Shi Fu in the Supply Closet
Or: why your internship supervisor is basically a budget Mr. Miyagi with Outlook access
I didn’t, as some might assume, stumble upon the term ‘Shi Fu’ during a spiritual vision quest in a Balinese jungle while sipping tea and searching for my spirit PowerPoint template.
No.
I learned it the only way modern knowledge is truly passed on: via trashy streamingplatform TV.
In Shaolin Masters, a Dutch reality show where mildly famous people with burnout are shipped off to a mountain in China to do push-ups and "find themselves" under the auspecien of Shaolin warriors with more charisma in 1 stare (and sixpack) that all of the contestants, one word echoed through the incense smoke and midlife regrets: Shi Fu.
Now, before any real Shaolin practitioner dropkicks this metaphor into the recycling bin (and me after that): yes, I know. Comparing centuries of disciplined mastery to Pierre from accounting supervising a third-year financial studies intern is... a stretch. Possibly even a deep muscle tear.
But let’s roll with it.
Shaolin readers: please correct me gently, like you would a grasshopper too proud to bow.
So, what is a Shi Fu (师父)?
Literally: “master-father” or “teacher-father.”
师 (shī): master, instructor, coach, that person who knows
父 (fù): father, mentor, someone who shakes their head without saying “I told you so”

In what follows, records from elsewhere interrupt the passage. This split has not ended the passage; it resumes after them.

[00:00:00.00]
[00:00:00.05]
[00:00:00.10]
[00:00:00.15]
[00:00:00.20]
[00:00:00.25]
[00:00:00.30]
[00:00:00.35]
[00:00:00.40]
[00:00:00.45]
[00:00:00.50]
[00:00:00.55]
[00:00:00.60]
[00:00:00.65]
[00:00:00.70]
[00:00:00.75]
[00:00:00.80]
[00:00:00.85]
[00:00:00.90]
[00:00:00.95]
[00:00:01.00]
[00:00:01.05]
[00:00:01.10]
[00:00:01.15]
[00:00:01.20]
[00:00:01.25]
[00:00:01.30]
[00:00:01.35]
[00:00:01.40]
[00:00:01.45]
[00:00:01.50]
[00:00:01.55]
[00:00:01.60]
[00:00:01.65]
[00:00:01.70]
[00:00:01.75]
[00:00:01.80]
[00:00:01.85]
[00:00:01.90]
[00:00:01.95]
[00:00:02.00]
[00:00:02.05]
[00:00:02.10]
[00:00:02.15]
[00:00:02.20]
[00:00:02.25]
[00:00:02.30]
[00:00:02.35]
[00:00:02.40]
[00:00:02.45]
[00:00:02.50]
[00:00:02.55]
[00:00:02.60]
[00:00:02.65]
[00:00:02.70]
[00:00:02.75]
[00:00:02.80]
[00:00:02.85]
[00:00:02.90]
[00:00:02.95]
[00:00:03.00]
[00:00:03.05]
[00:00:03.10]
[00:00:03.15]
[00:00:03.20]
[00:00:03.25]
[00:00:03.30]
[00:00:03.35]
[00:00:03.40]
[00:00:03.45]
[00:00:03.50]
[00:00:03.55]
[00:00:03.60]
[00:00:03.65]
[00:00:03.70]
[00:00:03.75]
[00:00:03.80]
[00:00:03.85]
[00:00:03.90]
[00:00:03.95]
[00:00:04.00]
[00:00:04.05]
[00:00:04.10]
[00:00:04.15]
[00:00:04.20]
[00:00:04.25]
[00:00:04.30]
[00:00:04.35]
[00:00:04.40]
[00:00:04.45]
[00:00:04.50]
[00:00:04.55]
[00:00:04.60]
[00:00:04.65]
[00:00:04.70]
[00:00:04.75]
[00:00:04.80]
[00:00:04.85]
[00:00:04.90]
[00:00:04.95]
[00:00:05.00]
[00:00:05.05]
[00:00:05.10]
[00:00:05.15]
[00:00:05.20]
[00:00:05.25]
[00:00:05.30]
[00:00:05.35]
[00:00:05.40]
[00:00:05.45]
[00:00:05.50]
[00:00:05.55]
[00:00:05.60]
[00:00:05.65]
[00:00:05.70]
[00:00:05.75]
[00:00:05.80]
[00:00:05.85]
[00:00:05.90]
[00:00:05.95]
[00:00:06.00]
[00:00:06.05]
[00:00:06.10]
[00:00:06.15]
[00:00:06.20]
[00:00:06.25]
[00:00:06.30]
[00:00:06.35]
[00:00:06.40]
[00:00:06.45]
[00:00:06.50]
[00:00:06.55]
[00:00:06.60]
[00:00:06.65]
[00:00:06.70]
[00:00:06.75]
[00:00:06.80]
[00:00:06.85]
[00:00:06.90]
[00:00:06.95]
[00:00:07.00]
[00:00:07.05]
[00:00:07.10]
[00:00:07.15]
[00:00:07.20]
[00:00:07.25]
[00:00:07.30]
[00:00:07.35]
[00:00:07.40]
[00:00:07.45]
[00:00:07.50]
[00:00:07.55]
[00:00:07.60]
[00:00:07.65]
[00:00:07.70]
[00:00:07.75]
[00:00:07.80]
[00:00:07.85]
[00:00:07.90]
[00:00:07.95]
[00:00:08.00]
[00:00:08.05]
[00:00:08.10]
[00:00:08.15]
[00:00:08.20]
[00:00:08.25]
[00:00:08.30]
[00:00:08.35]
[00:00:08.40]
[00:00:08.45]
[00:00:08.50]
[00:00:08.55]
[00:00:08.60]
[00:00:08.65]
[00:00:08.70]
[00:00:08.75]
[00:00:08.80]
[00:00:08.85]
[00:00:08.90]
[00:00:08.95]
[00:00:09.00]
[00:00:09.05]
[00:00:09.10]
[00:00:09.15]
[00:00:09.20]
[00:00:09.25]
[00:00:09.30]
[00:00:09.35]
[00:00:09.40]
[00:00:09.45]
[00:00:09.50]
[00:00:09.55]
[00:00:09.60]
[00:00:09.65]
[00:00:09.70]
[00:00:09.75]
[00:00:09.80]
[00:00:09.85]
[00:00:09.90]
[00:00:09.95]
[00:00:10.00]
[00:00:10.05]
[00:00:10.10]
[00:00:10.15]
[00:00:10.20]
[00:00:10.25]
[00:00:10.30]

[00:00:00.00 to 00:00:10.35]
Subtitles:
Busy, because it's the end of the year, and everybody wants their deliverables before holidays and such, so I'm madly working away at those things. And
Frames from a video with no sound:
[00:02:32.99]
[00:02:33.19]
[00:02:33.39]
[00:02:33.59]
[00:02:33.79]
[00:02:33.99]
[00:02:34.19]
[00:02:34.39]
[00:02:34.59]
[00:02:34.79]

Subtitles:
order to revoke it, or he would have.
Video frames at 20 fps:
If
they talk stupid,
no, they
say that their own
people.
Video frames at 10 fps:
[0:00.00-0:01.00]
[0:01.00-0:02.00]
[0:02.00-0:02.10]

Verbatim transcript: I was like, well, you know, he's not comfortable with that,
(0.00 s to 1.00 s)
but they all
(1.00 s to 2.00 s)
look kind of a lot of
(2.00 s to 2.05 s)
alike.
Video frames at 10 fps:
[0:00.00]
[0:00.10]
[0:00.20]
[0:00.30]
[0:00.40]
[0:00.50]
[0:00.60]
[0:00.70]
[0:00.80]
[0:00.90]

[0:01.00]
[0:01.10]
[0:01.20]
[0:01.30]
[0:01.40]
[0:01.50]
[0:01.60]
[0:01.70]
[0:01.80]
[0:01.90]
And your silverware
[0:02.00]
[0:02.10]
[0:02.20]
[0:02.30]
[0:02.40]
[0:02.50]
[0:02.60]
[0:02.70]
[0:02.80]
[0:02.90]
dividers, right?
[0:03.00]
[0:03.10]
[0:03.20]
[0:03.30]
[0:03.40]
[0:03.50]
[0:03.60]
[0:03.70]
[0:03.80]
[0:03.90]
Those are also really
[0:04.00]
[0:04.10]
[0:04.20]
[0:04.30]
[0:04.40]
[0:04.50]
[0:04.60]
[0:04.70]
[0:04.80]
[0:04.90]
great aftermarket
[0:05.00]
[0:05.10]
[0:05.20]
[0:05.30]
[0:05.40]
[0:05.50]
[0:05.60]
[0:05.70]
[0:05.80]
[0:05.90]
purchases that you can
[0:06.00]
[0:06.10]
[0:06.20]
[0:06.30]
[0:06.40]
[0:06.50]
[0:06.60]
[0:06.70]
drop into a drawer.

It’s a term of profound respect. Reserved for someone who not only teaches you a skill, but shapes your approach to life. Think: monk, kung-fu master, stonemason, violin luthier, or that one uncle who taught you to parallel park while screaming to not damage his proud silver Chrysler Voyager.
In other words: a mentor, not a manager.
Which brings us to... the internship supervisor.
Or as the official org chart might call them: “Middle Management: Training Support.”
Which sounds like a piece of software, not a person.
But make no mistake. The internship supervisor is your local, underfunded, Outlook-powered Shaolin master.
They teach not through theory, but through tolerance.
Not by handing you wisdom, but by watching you struggle and letting you survive it.
They are:
Mr. Miyagi with a company badge
Yoda, but in a budget meeting
Ted Lasso, minus the football, charisma, and visible will to live
And once you see it, you can’t unsee it.
They don’t just supervise.
They transmit.
Through sighs, silences, and those eyebrow raises you see in the corner of your eye while doing that presentation that should be HR-reportable.
When you submit your sixth draft of the “About Us” page and they simply fold their hands and slowly say:
“Interesting.”
You know what that means.
You feel what that means.
It’s Shaolin for: “I’m trying not to cry, but you’ll be redoing this, probably 5 times”
They let you bomb in meetings.
They let you send that typo-ridden email to the million dollar corporate client starting with ‘hey pal’.
And then they ask, without malice:
“What was the plan there?”
As if you had one.
Because a true Shi Fu doesn’t just care about the task.
They care about the transformation.
They see the intern not as a warm chair with Wi-Fi access, but as a half-formed professional; as sourdough to be shaped, proofed, and occasionally burned.
Yes, it’s messy.
Yes, it’s slow.
And no, we don’t measure any of it properly.
Instead, we suffocate the process in bureaucracy:
Competency matrices
Feedback forms with “smiley face” Likert scales
Spreadsheets so complex they qualify as ancient scrolls
Meanwhile, the real transformation happens off the grid:
In the nod after a good presentation
In the silence (and eyebrow) after a bad one
In that single, weird moment where you realize you’re not “just an student” anymore
You’re... part of it.
A professional.
A junior, chaotic one, but still.
So can we please stop pretending that the internship supervisor is just someone ticking off hours on a form, following strict educational forms to get the student through a hoop towards a piece of paper?
They are:
Unpaid philosophers
Accidental sages
Mentors in fleece jackets who didn’t say “no” fast enough in the meeting where they had ‘who’s going to do the intern thing this semester?’
They’re Shaolin monks with email access.
Don't hand them another performance indicator.
Build them a statue.
Preferably next to the coffee machine.
With a little plaque that reads:
“Shi Fu. Inbox 97% full. Heart 100% open.”